ASSIGNMENT: Here the job is to print only the lines from the one containing "[901.53-902.13s]" to the end of the entries, both included, exactly as they stand, with pictures excluded.

PROVIDED INFORMATION:
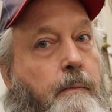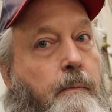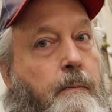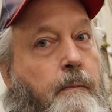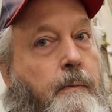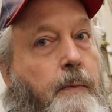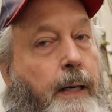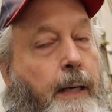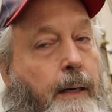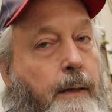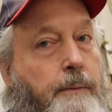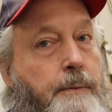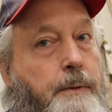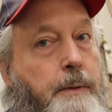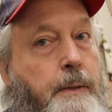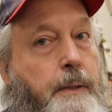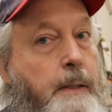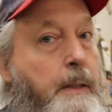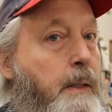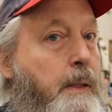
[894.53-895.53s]
valves,
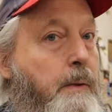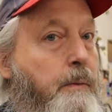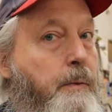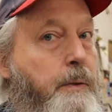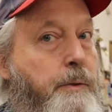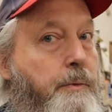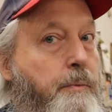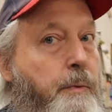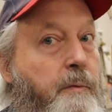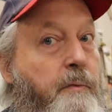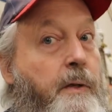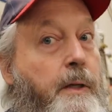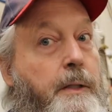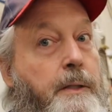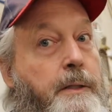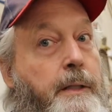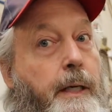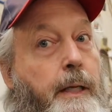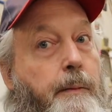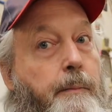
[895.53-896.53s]
which we very
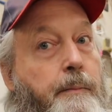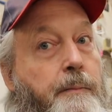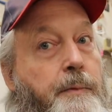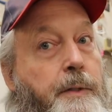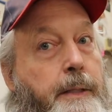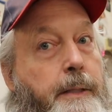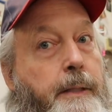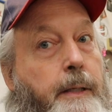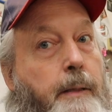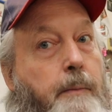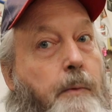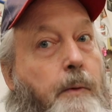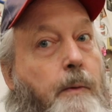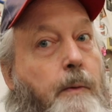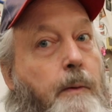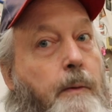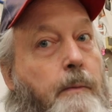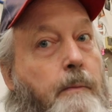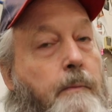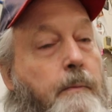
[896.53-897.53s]
seldom see
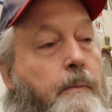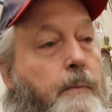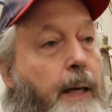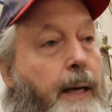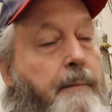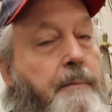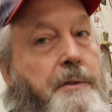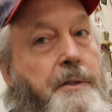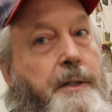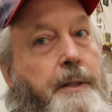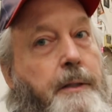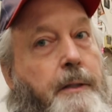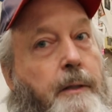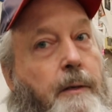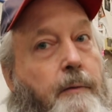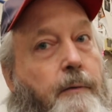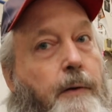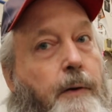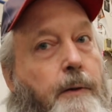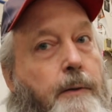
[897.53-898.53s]
anymore, and we haven't seen in
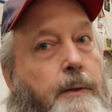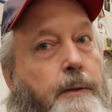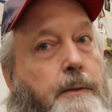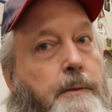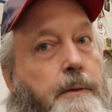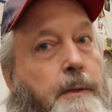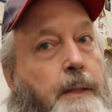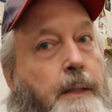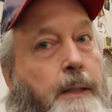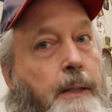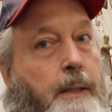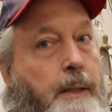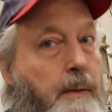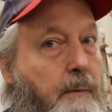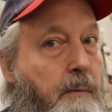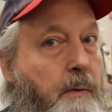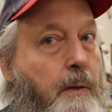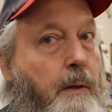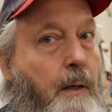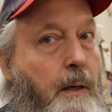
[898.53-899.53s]
a furnace
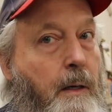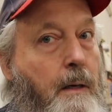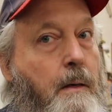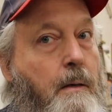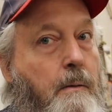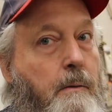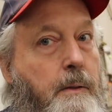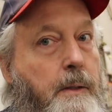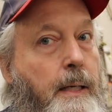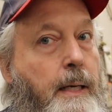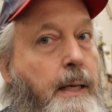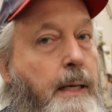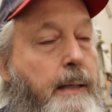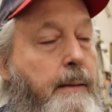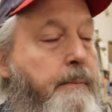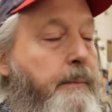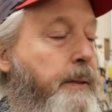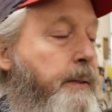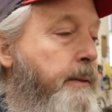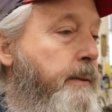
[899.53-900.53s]
for a long
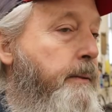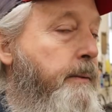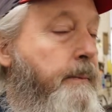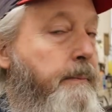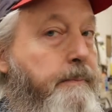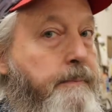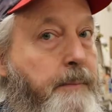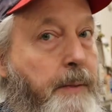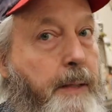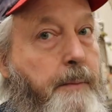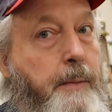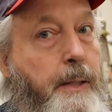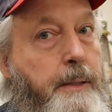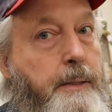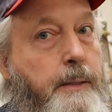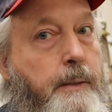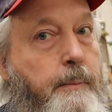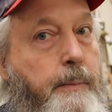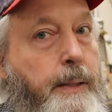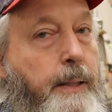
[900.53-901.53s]
time, but they may
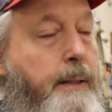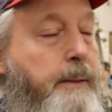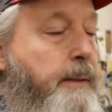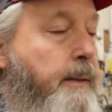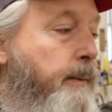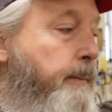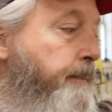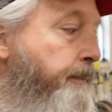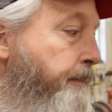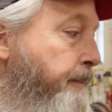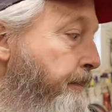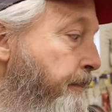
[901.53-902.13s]
still be out there.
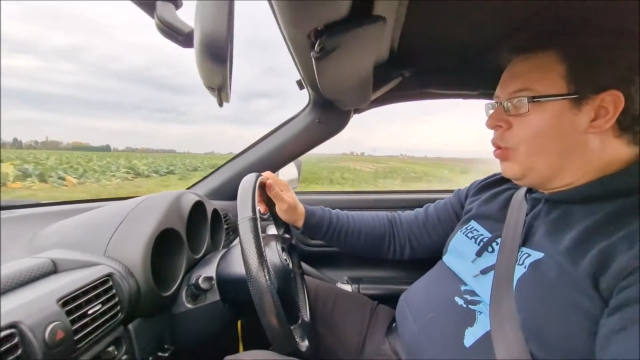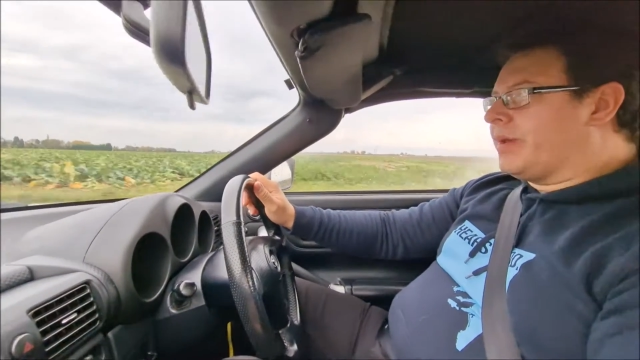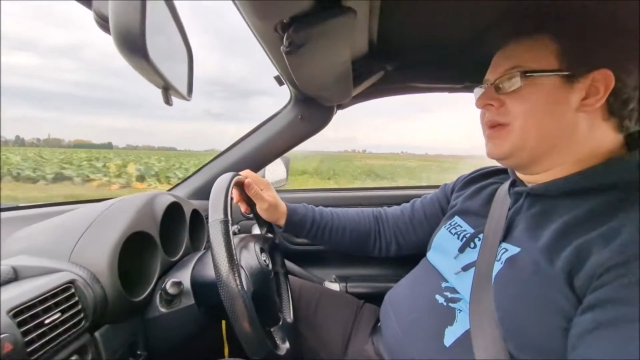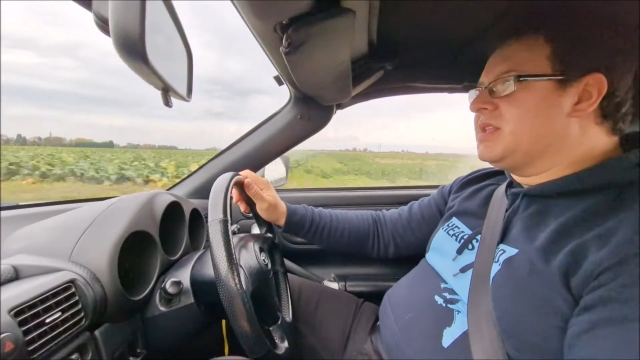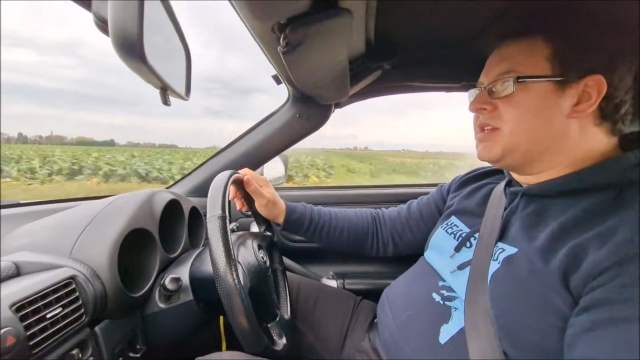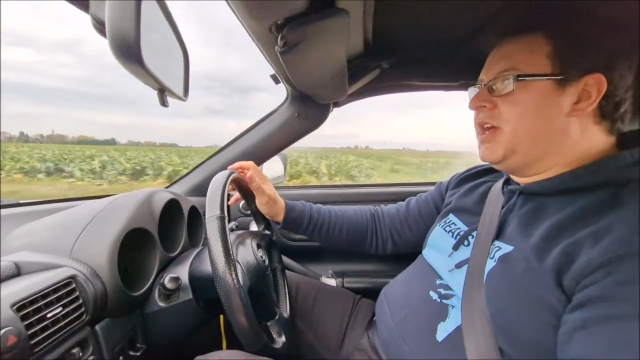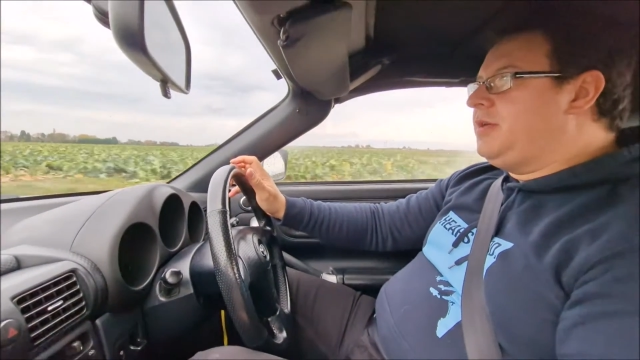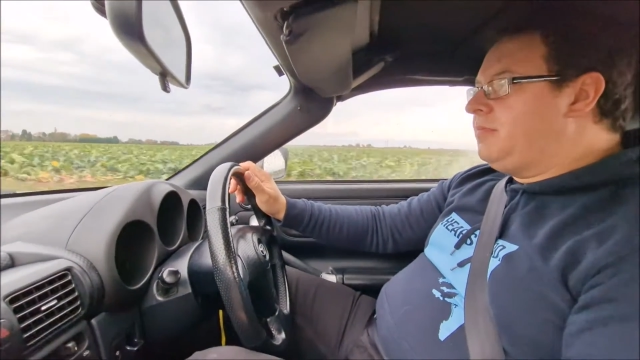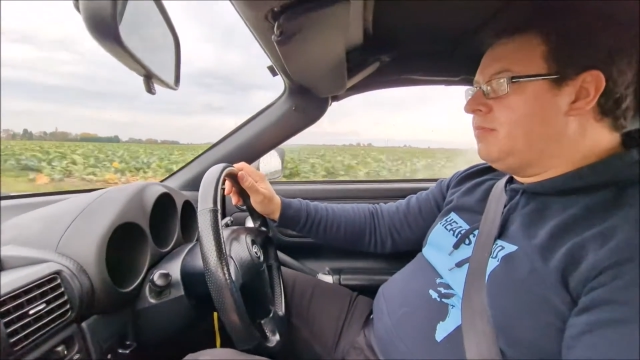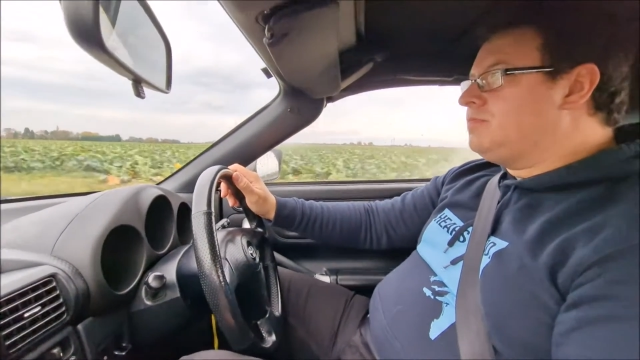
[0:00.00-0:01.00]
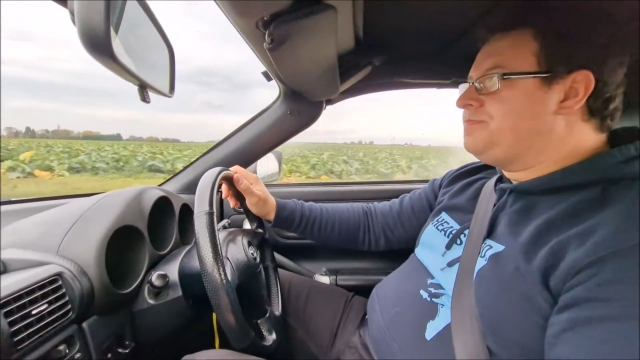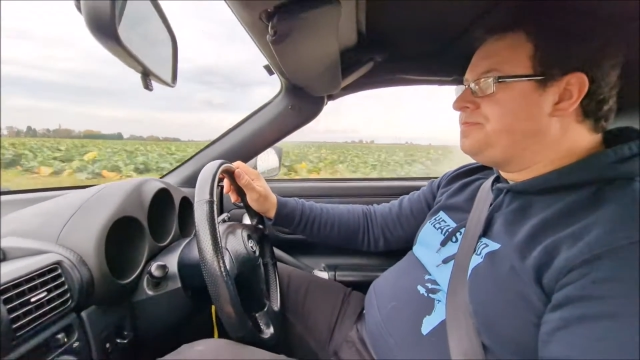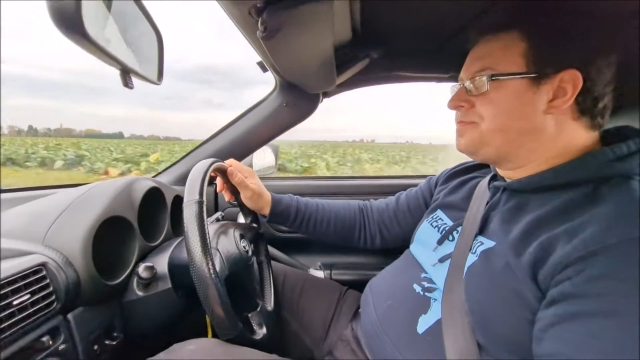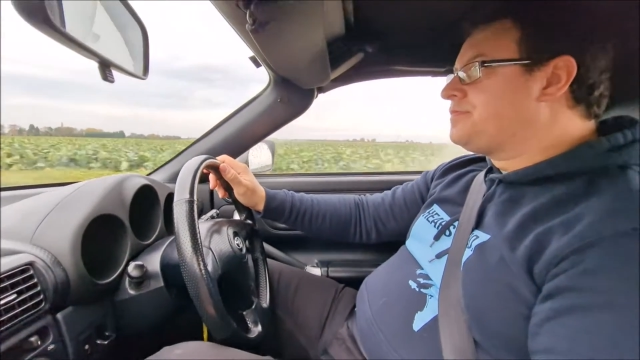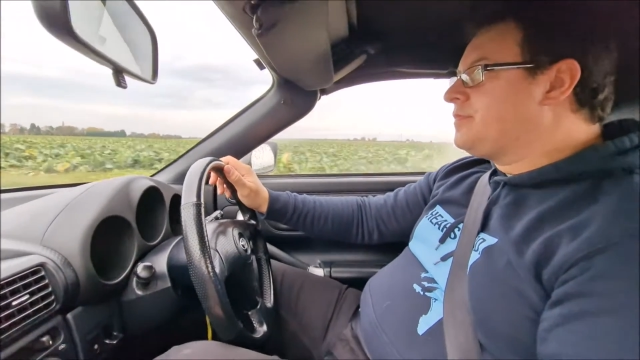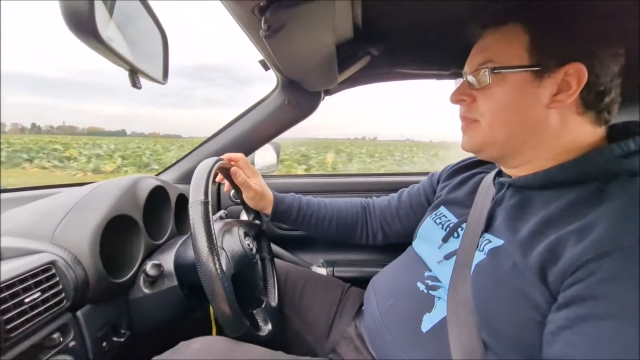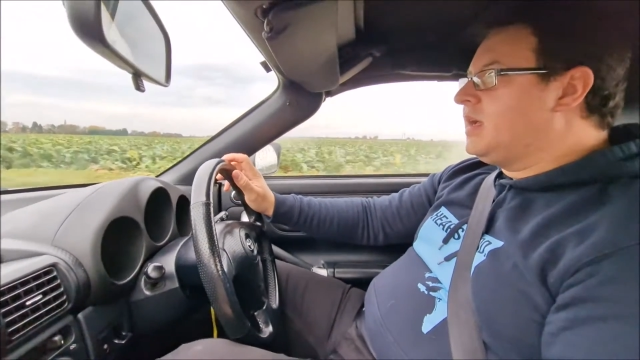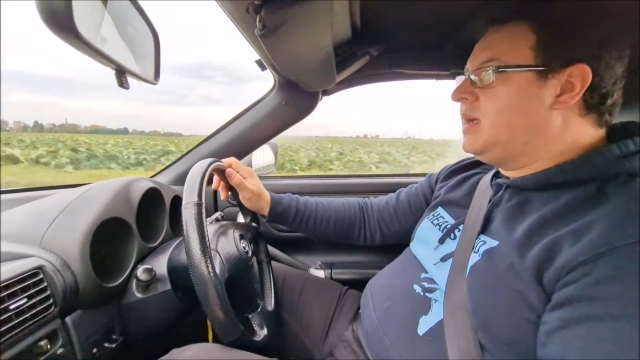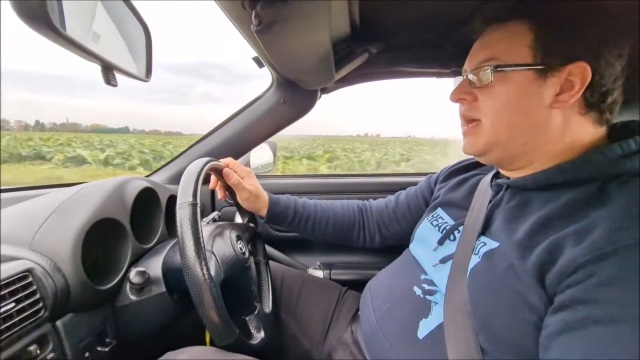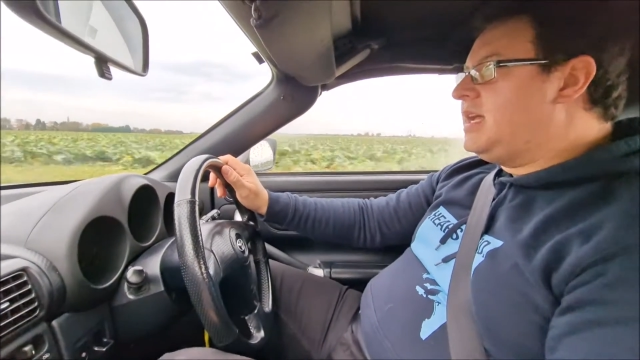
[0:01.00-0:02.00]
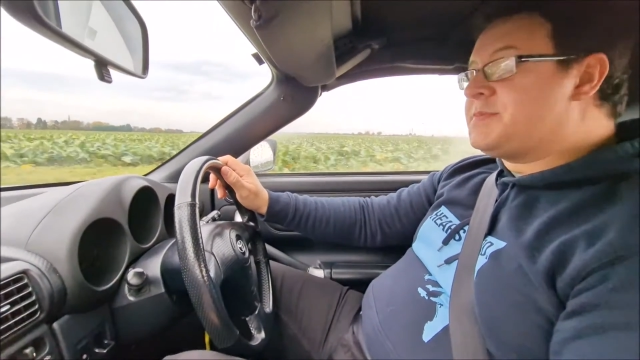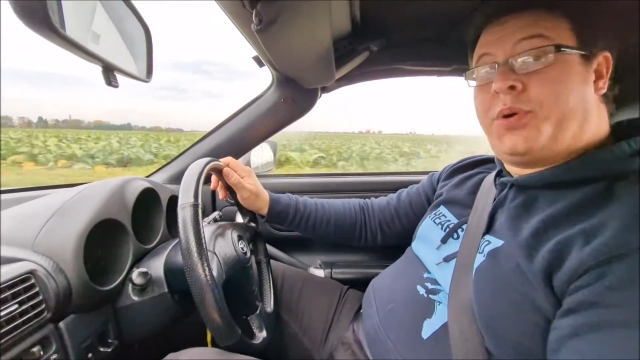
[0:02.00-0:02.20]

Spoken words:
What I'm going to do is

EXERCISE RESULT:
[901.53-902.13s]
still be out there.
[0:00.00-0:01.00]
[0:01.00-0:02.00]
[0:02.00-0:02.20]

Spoken words:
What I'm going to do is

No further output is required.